Court Opinion

ID: 8193109
Source: CourtListenerOpinion
Date Created: 2022-09-09 23:16:14.090821+00
Date Added: 2024-06-11T16:40:40.401146
License: Public Domain

Siebecker, J.
The lease in question contains a covenant by the lessee “not to assign or underlet said premises or any part thereof or otherwise part with this indenture . . with*604out the consent thereto in writing of the said lessor . . ., or assigns.” When the commissioner of banking took possession of the property and the business of the trust company under sec. 2022, Stats., including the premises embraced in this lease, he became vested with the title and right of possession of such property and assets as liquidating agent for the benefit primarily of the trust company’s creditors. Citizens S. & T. Co. v.
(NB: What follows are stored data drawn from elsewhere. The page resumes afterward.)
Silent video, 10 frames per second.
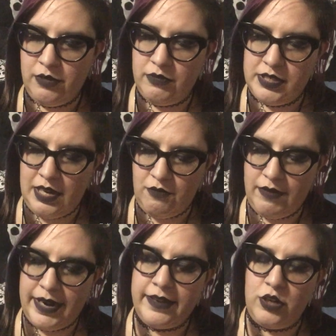It was a
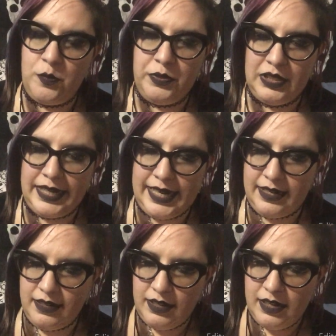regular
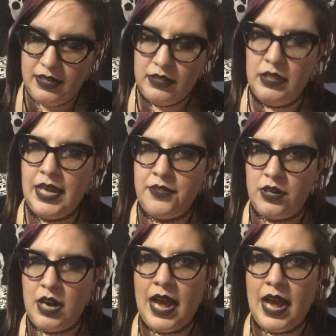plain leather.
Rogers, 162 Wis. 216, 155 N. W. 155.
The title and interest held by the banking commissioner to the trust company’s property and assets is vested in him by the statutes and he held it in trust for the trust company and its creditors. Such interest in the property held by the commissioner is akin to the title and interest vested in assignees or receivers who take and hold property of' a debtor in legal proceedings for the benefit of creditors.
It appears that the commissioner took possession of the leased premises and remained in possession during the liquidation proceedings. As such possessor he was held liable for the rent reserved in the lease during his occupancy. Rogers Case, supra. The trial court correctly held that the transfer of title from the trust company to the commissioner by devolution in the liquidation proceedings and any transfer that the commissioner may make of the lease in the course of liquidation does not constitute a breach of the covenant in the lease against assignment. “A restriction against transfer is not, as a general rule, regarded as broken by an involuntary alienation or transfer by operation of law.” 24 Cyc. 970; 16 Ruling Case Law, p. 834, § 333; Gazlay v. Williams, 210 U. S. 41, 28 Sup. Ct. 687.
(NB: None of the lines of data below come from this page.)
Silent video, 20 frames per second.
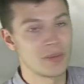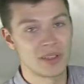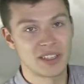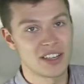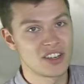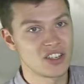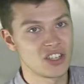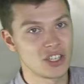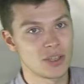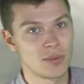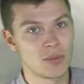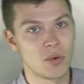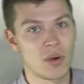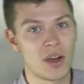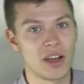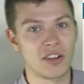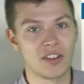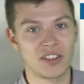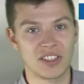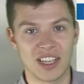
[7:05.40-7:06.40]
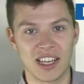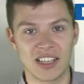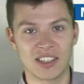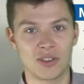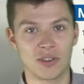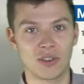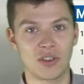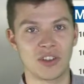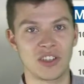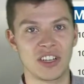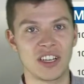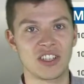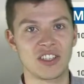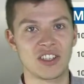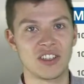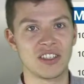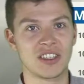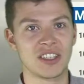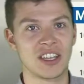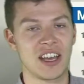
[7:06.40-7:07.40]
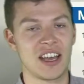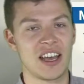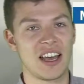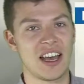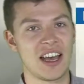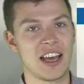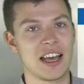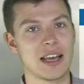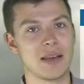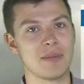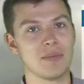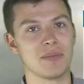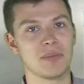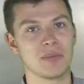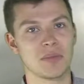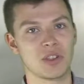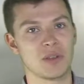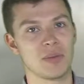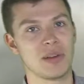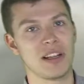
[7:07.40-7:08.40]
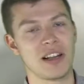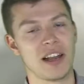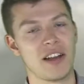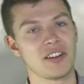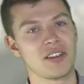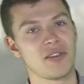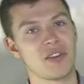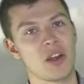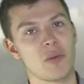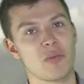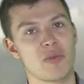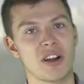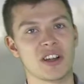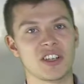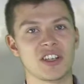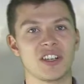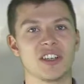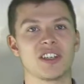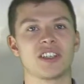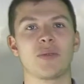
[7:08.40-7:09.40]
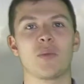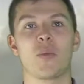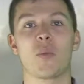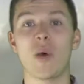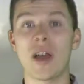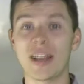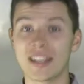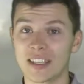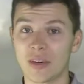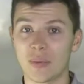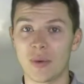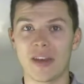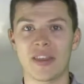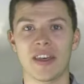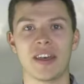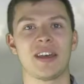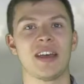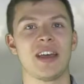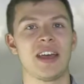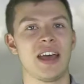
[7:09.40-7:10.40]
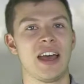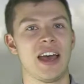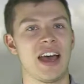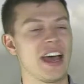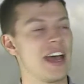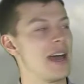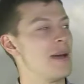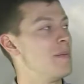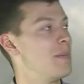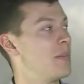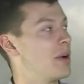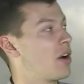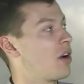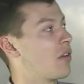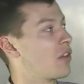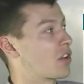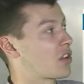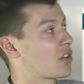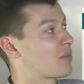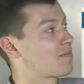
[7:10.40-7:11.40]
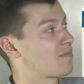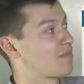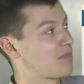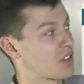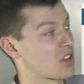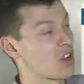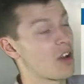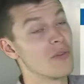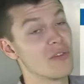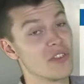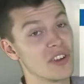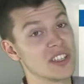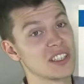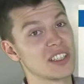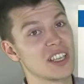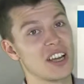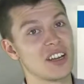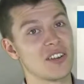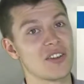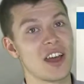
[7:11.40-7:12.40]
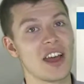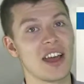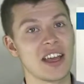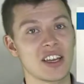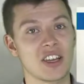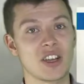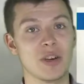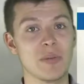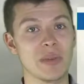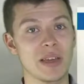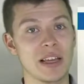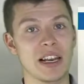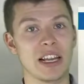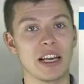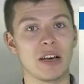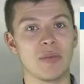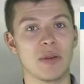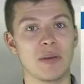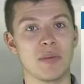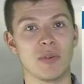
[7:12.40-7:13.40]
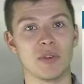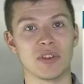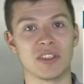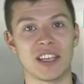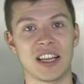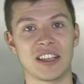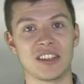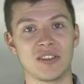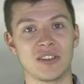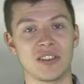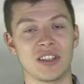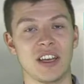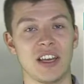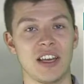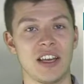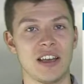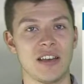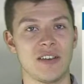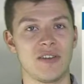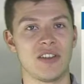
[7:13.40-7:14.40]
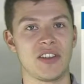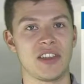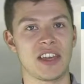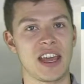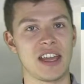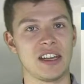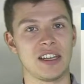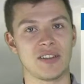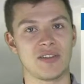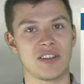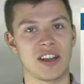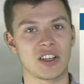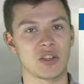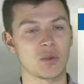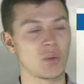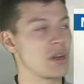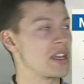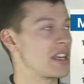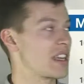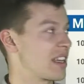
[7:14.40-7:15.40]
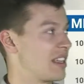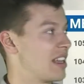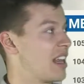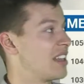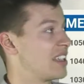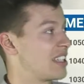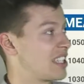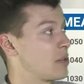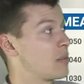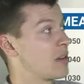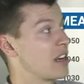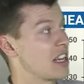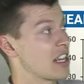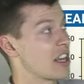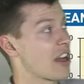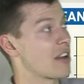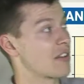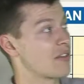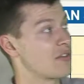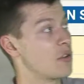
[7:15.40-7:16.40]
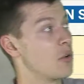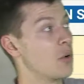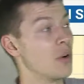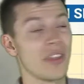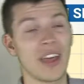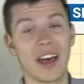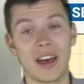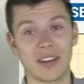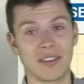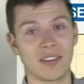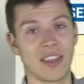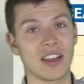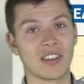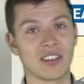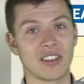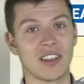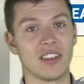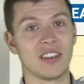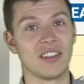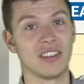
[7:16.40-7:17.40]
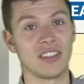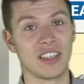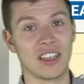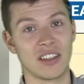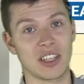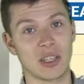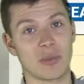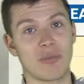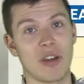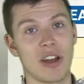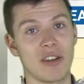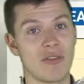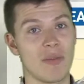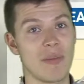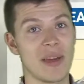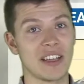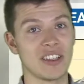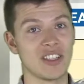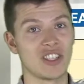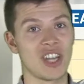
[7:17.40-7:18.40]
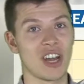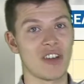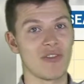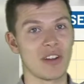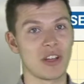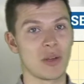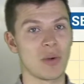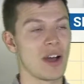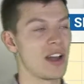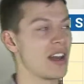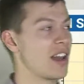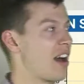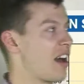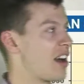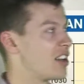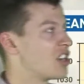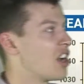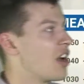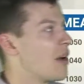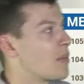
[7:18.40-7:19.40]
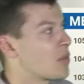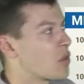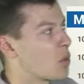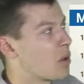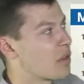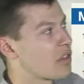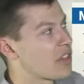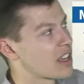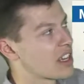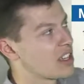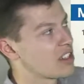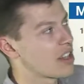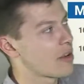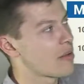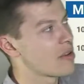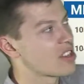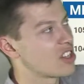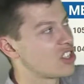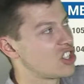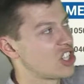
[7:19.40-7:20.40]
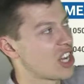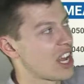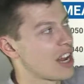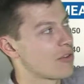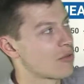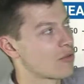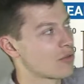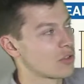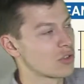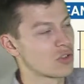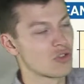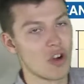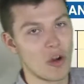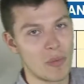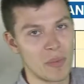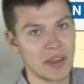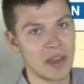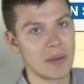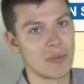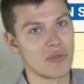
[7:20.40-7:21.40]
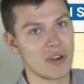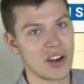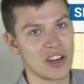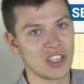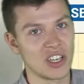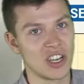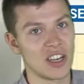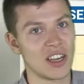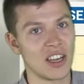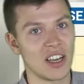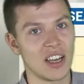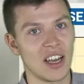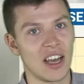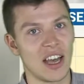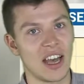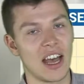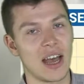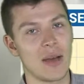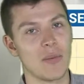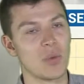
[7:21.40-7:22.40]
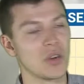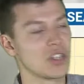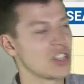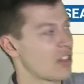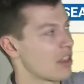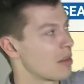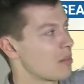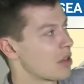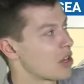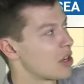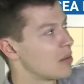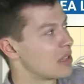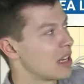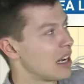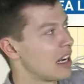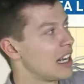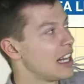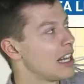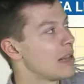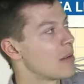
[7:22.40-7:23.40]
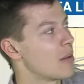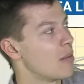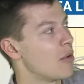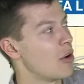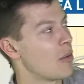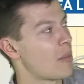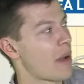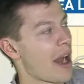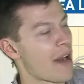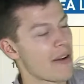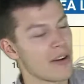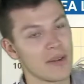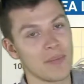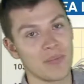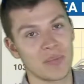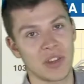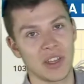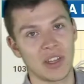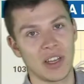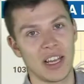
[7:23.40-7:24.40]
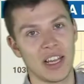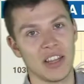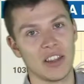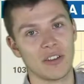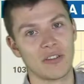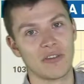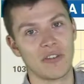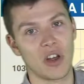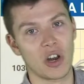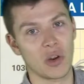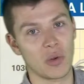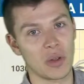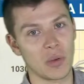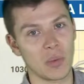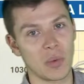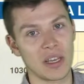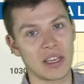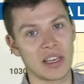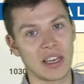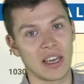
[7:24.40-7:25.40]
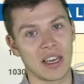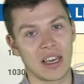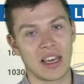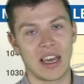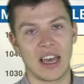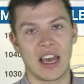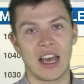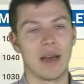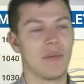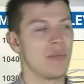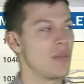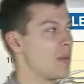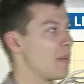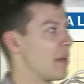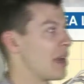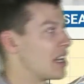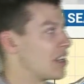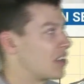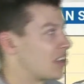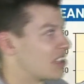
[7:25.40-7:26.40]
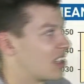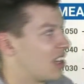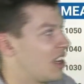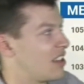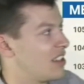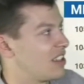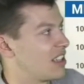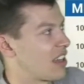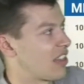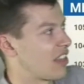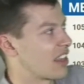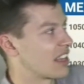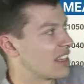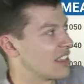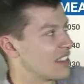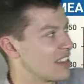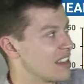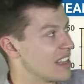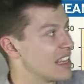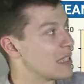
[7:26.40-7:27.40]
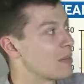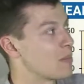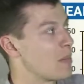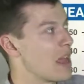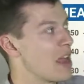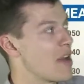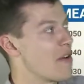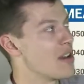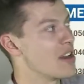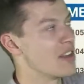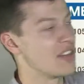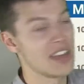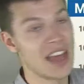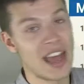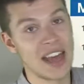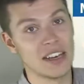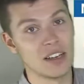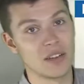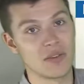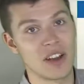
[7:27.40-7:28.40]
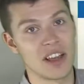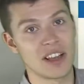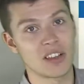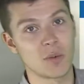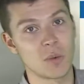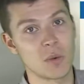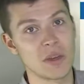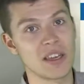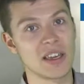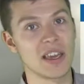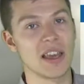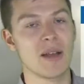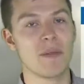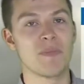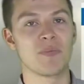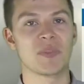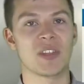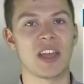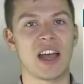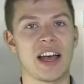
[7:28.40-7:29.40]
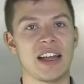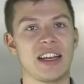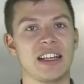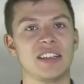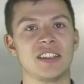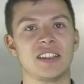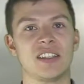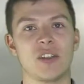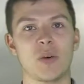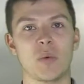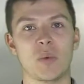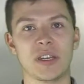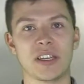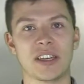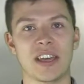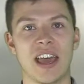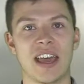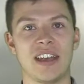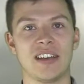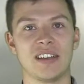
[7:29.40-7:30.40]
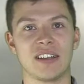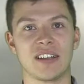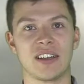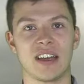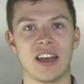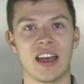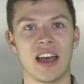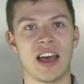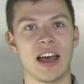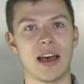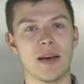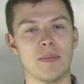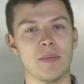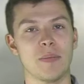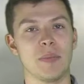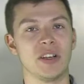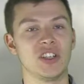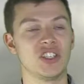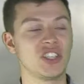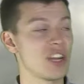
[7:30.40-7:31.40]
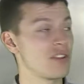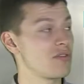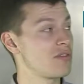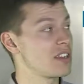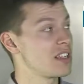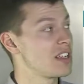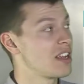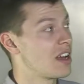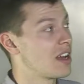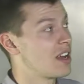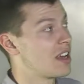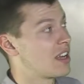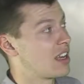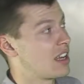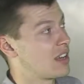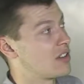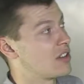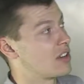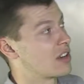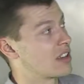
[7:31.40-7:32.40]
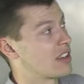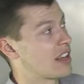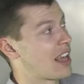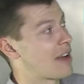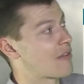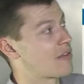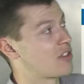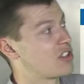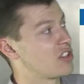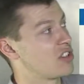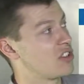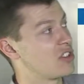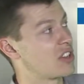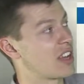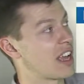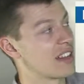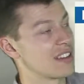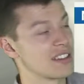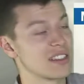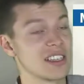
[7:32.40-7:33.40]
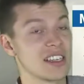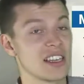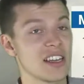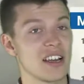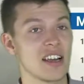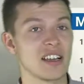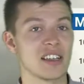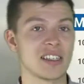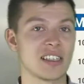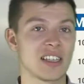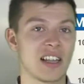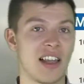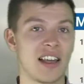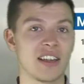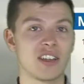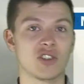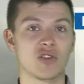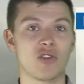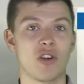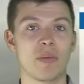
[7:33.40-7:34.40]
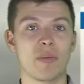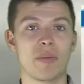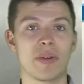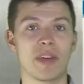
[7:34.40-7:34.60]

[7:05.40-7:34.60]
potentially some quite unsettled conditions, some little areas of low pressure, some wetter weather, but on the converse side of that, it could be a little bit more settled for the end of next week. And similarly going forward, that uncertainty in the spread remains generally quite large. One thing is there is a general dropping in pressure, which I think becomes a little bit more apparent in the following week. The main uncertainty, I think, is this period, the end of next week and into the weekend. But generally, if you look at the averages, you can see a slight drop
The Rogers Case in effect held that the commissioner’s election to take possession of the premises vested him with title to “the leasehold interest” and created a privity of estate between the lessor and the commissioner and. made the commissioner liable for the rent while in possession. U. S. T. Co. v. Wabash W. R. Co. 150 U. S. 287, 14 Sup. Ct. 86; 16 Ruling Case Law, p. 859, § 361.
*605The commissioner’s possession, under the circumstances, cannot be held to be an acceptance by him of this burdensome lease, but operated to make him liable for the rent accruing while he held the premises, and he could terminate thfe liability by assigning the term and relinquishing possession. 16 Ruling Case Law, p. 864, § 367; Patten v. Deshon, 1 Gray, 325.
The trial court properly held that the commissioner had the legal fight to assign the lease and thereby free himself from further liability for rént. The judgment properly awarded petitioner recovery of the $750, the amount due under the lease for the June and April quarters as specified in the judgment, and properly authorized the commissioner to make an assignment of the lease upon the best terms procurable, and that upon delivery of the premises to such an assignee his liability for the rent reserved in the lease ceased.
By the Court. — The judgment is affirmed.